What is happening in the cancer corridor is not accidental, says Marcos Orellana, a United Nations special rapporteur and a lawyer who specializes in international law, human rights and the environment.

In a conversation with BBC Mundo, he said: “What exists is a coordinated and systematic policy by Louisiana authorities to favor the sites of highly polluting industries in places where people of African descent live.”

“If we look, for example, at Formosa’s Sunshine project, which aims to open a large plastics production plant, the land use in the municipality has been changed to allow the project in which the Afro-descendant communities live,” he says.

“So there is no coincidence here, but there is open discrimination based on race,” he says.

“The facilities literally surrounded the Afro-descendant communities who live there, with toxic pollution continuing,” he adds.

BBC Mundo contacted the Louisiana governor’s office to question them about the UN rapporteur’s accusations, but as of the time this report was published, there had been no response.

Despite complaints, EPA statements, and scientific studies, the petrochemical industry continues to grow in the region.

Orellana, the UN rapporteur, mentioned above a massive plan known as The Sunshine Project to build a US$9.4 billion (about R$54 billion) petrochemical complex on an area of ​​just over 9 square kilometres.

Everything belongs to the same company, Taiwanese petrochemical Formosa, one of the world’s leading manufacturers of plastics.

For years, company executives have tried to obtain permits to make the project’s 14 facilities a reality along the Mississippi River.

The plan includes building chemical plants, docks for ships and barges, assembly lines, railroad connections, power plants and a sewage treatment plant.

“The Cancer Corridor does not exist,” Janelle Parks, director of community and government relations in Formosa, said in an email to BBC Mundo.

“There is no scientific evidence that cancer rates in the Louisiana Industrial Corridor, which includes St.
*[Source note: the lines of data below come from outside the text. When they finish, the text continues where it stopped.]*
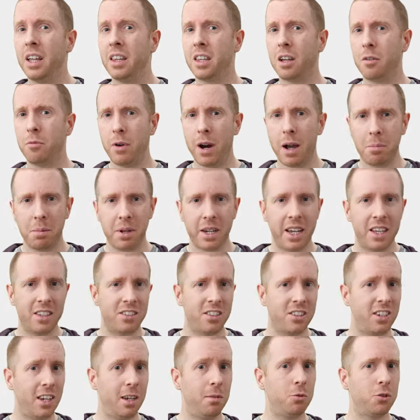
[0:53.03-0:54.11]
that replicates
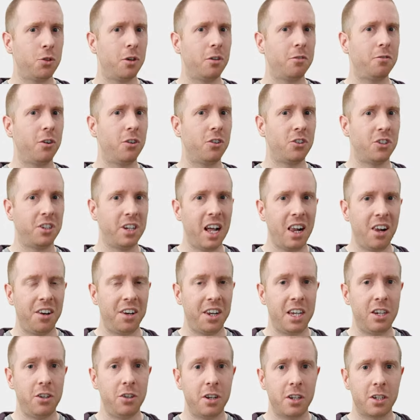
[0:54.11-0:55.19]
the same sort of
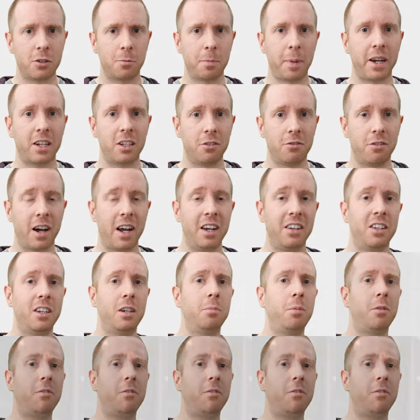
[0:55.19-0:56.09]
functionality you'd expect to find in a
James County, where the Sunshine Project is located, are higher due to industrial activity,” she argued based on registry data. From Louisiana Oncology, State University School of Public Health.

Local media reported that Democratic Governor of Louisiana John Bel Edwards supports the bill as an economic driver for his state.

But neighborhood associations and activists in the county, to which Eve Butler belongs, have been fighting the company for years, and in recent months, several reports suggest the fight may be in their favour.

The US Army Corps of Engineers has ordered an environmental review of the Formosa project in Louisiana, temporarily halting the company’s plans.

This is a small victory for women like Eve Butler and Marielle Orr.

“Over the years I’ve lost a lot of people,” Orr told BBC Mundo.

Friends, neighbors and co-workers.

“They’ll say that the rates of cancer in Louisiana are higher because people are obese, eat poorly, or smoke. But the truth is, my community has asthma, rashes, and nosebleeds for no apparent reason.”

“When we started with the association where I work, another mother co-managed it. Her name was Ramona Stevens. When cancer was detected, it was all over her body and she died at age 39, leaving two children behind,” Orr recalled.

“And it kept happening. It kept going the whole time.”